The price for Brent crude oil was up about 1% as of 2 p.m. ET to trade at $58.44 per barrel, marching ever closer to the psychological threshold of $60 per barrel.
The Joint Ministerial Monitoring Committee met Wednesday for their regular monthly assessment of market conditions since restraint agreements were clinched last year. The group boasted of compliance, saying its members were doing more than required. Both Iraq and Kazakhstan, meanwhile, agreed to make up for past lapses.
“The committee noted that since the April 2020 Ministerial Meeting, OPEC and non-OPEC countries have adjusted oil production down by a cumulative 2.1 billion barrels, stabilizing the oil market and accelerating the rebalancing process,” its press statement read.
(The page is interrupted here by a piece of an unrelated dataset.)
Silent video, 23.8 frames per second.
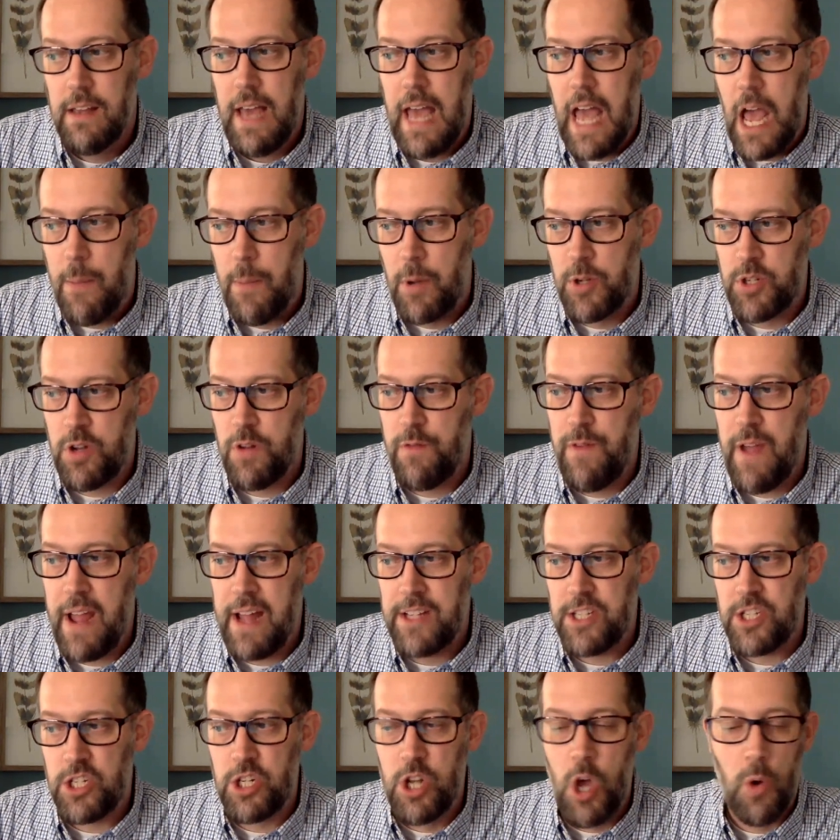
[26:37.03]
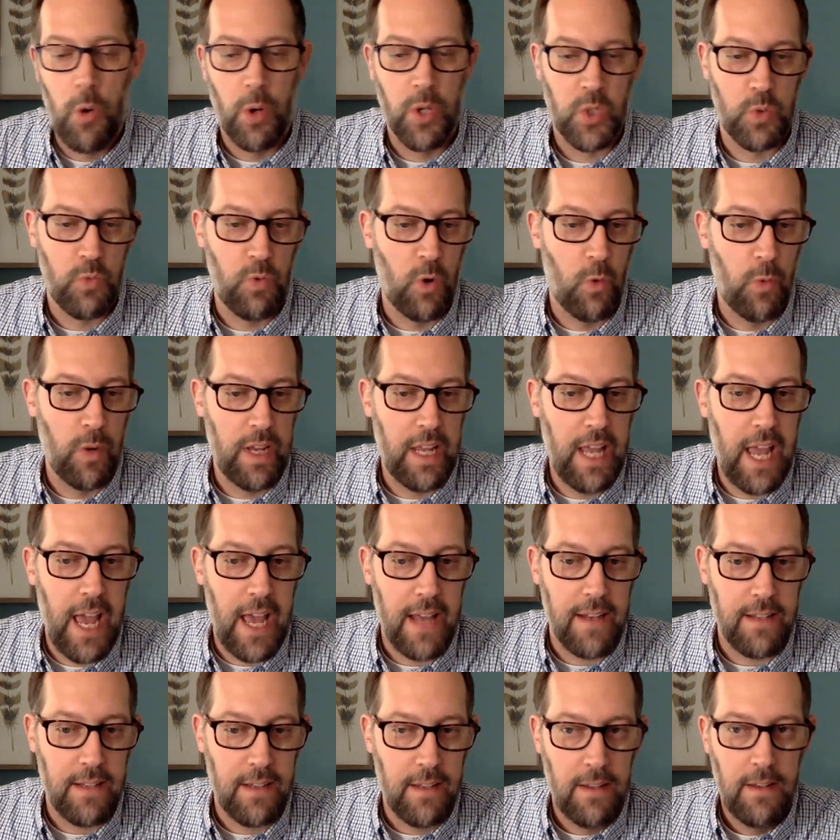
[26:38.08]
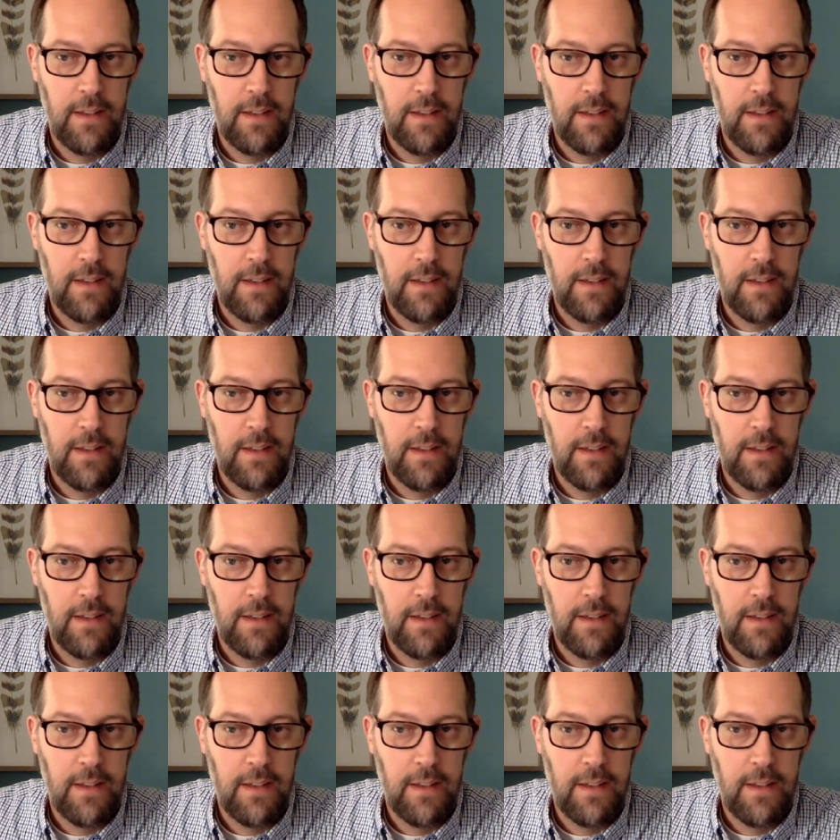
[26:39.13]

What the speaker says: How much advance notice will we get?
That’s been part of a growing consensus that demand streams were recovering enough to eat into a glut. Weekly data from the US Energy Information Administration showed a drain in commercial crude oil inventories, but a notable 4 million barrel build in gasoline levels. That build will likely continue into next week given the late arrival of severe winter weather east of the Mississippi. For gasoline, EIA data show the four-week average for gasoline inventories is still about 10% above what it was this time last year, but for crude, the overhang is closer to 4%, suggesting there’s more too it than just mobility data.
On the geopolitical front, we’ve been expecting a breakout from the likes of Venezuela and Iran now that Joe Biden is in the White House. He served as vice president while the Obama administration was coaxing Iran into a less-rogue fold and at a time when Venezuela was among the largest oil exporters to the United States. We would expect the Biden to court Tehran first, but the government is not backing down on pressuring Iran for its malign activity. The Justice Department on Wednesday filed a so-called forfeiture complaint alleging the MT Achilleas (IMO: 9458494) was involved in the illicit transfer of Iranian oil. The complaint serves notice to the Iranian military, which is suspected of playing a role in the shipments, for its continued use of the nation’s oil to finance terrorism. For Biden, that’s hardly an olive branch.